__Problem to solve__
Quote the lines below exactly, from the one that holds "(2408.59 s)" through the final line of the records, and only those.

Dataset entries:
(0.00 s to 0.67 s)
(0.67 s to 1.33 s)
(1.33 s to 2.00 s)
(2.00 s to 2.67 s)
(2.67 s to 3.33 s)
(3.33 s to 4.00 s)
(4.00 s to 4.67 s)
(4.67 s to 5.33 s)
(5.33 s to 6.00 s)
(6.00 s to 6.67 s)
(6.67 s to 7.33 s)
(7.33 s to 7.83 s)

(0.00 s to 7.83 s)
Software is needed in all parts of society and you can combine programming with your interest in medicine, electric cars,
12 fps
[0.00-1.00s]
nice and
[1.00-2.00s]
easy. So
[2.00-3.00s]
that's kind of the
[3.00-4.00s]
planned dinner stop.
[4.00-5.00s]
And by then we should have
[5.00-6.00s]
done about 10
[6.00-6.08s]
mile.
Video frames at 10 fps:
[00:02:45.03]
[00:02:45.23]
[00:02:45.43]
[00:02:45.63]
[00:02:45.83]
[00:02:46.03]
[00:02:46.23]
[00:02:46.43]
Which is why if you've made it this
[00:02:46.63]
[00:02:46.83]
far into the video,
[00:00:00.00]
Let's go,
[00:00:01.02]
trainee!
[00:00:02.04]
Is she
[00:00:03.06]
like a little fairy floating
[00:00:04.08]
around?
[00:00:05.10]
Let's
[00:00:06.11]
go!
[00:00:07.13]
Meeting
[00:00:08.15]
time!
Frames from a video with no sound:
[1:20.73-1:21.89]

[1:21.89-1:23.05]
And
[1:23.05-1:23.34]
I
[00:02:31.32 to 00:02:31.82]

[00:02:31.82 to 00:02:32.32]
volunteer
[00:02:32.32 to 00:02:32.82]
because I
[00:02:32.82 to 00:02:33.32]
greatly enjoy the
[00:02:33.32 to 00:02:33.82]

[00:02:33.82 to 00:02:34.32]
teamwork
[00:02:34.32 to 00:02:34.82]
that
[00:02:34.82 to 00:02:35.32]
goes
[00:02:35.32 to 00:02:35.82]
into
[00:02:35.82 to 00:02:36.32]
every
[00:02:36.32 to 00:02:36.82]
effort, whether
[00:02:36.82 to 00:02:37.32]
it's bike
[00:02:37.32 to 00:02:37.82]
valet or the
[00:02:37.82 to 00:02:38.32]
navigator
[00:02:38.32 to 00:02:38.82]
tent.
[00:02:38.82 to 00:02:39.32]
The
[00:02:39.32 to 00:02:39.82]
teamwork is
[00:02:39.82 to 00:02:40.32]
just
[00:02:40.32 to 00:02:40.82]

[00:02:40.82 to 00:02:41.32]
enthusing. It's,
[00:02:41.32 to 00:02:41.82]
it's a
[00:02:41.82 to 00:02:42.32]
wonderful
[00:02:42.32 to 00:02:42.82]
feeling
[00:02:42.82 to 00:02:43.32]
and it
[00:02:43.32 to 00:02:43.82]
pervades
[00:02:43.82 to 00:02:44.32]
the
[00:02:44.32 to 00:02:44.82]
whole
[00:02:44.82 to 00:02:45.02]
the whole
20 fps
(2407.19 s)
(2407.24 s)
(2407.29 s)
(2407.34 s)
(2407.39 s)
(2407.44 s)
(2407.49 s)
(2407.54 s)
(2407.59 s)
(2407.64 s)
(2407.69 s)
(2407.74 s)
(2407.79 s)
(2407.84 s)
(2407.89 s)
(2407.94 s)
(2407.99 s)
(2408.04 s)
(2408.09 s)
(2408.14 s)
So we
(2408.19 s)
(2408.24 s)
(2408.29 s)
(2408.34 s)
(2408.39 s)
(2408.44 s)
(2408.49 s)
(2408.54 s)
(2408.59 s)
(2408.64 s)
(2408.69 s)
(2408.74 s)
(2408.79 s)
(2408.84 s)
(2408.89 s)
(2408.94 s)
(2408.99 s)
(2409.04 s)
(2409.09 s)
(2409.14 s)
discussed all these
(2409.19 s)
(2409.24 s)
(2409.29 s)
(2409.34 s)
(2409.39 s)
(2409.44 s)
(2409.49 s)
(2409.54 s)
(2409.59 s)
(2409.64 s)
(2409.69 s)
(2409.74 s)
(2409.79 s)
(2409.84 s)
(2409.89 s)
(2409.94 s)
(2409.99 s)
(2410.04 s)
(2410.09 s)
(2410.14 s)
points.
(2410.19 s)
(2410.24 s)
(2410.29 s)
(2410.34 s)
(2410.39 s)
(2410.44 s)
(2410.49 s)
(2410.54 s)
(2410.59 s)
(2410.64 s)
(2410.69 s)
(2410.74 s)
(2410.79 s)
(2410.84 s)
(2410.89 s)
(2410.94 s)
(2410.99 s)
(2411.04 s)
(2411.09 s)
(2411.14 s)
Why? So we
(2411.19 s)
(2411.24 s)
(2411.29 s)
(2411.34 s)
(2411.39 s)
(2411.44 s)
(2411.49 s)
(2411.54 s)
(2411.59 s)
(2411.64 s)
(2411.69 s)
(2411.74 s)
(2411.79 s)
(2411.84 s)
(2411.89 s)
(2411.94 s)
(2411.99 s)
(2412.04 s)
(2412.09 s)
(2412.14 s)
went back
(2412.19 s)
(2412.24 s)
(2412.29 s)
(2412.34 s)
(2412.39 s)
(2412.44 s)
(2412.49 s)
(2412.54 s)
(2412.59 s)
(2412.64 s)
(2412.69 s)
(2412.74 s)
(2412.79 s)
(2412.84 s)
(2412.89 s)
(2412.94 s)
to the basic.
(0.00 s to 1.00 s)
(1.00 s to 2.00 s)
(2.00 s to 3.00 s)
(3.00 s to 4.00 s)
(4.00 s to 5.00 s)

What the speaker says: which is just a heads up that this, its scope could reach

__Result of the task__
(2408.59 s)
(2408.64 s)
(2408.69 s)
(2408.74 s)
(2408.79 s)
(2408.84 s)
(2408.89 s)
(2408.94 s)
(2408.99 s)
(2409.04 s)
(2409.09 s)
(2409.14 s)
discussed all these
(2409.19 s)
(2409.24 s)
(2409.29 s)
(2409.34 s)
(2409.39 s)
(2409.44 s)
(2409.49 s)
(2409.54 s)
(2409.59 s)
(2409.64 s)
(2409.69 s)
(2409.74 s)
(2409.79 s)
(2409.84 s)
(2409.89 s)
(2409.94 s)
(2409.99 s)
(2410.04 s)
(2410.09 s)
(2410.14 s)
points.
(2410.19 s)
(2410.24 s)
(2410.29 s)
(2410.34 s)
(2410.39 s)
(2410.44 s)
(2410.49 s)
(2410.54 s)
(2410.59 s)
(2410.64 s)
(2410.69 s)
(2410.74 s)
(2410.79 s)
(2410.84 s)
(2410.89 s)
(2410.94 s)
(2410.99 s)
(2411.04 s)
(2411.09 s)
(2411.14 s)
Why? So we
(2411.19 s)
(2411.24 s)
(2411.29 s)
(2411.34 s)
(2411.39 s)
(2411.44 s)
(2411.49 s)
(2411.54 s)
(2411.59 s)
(2411.64 s)
(2411.69 s)
(2411.74 s)
(2411.79 s)
(2411.84 s)
(2411.89 s)
(2411.94 s)
(2411.99 s)
(2412.04 s)
(2412.09 s)
(2412.14 s)
went back
(2412.19 s)
(2412.24 s)
(2412.29 s)
(2412.34 s)
(2412.39 s)
(2412.44 s)
(2412.49 s)
(2412.54 s)
(2412.59 s)
(2412.64 s)
(2412.69 s)
(2412.74 s)
(2412.79 s)
(2412.84 s)
(2412.89 s)
(2412.94 s)
to the basic.
(0.00 s to 1.00 s)
(1.00 s to 2.00 s)
(2.00 s to 3.00 s)
(3.00 s to 4.00 s)
(4.00 s to 5.00 s)

What the speaker says: which is just a heads up that this, its scope could reach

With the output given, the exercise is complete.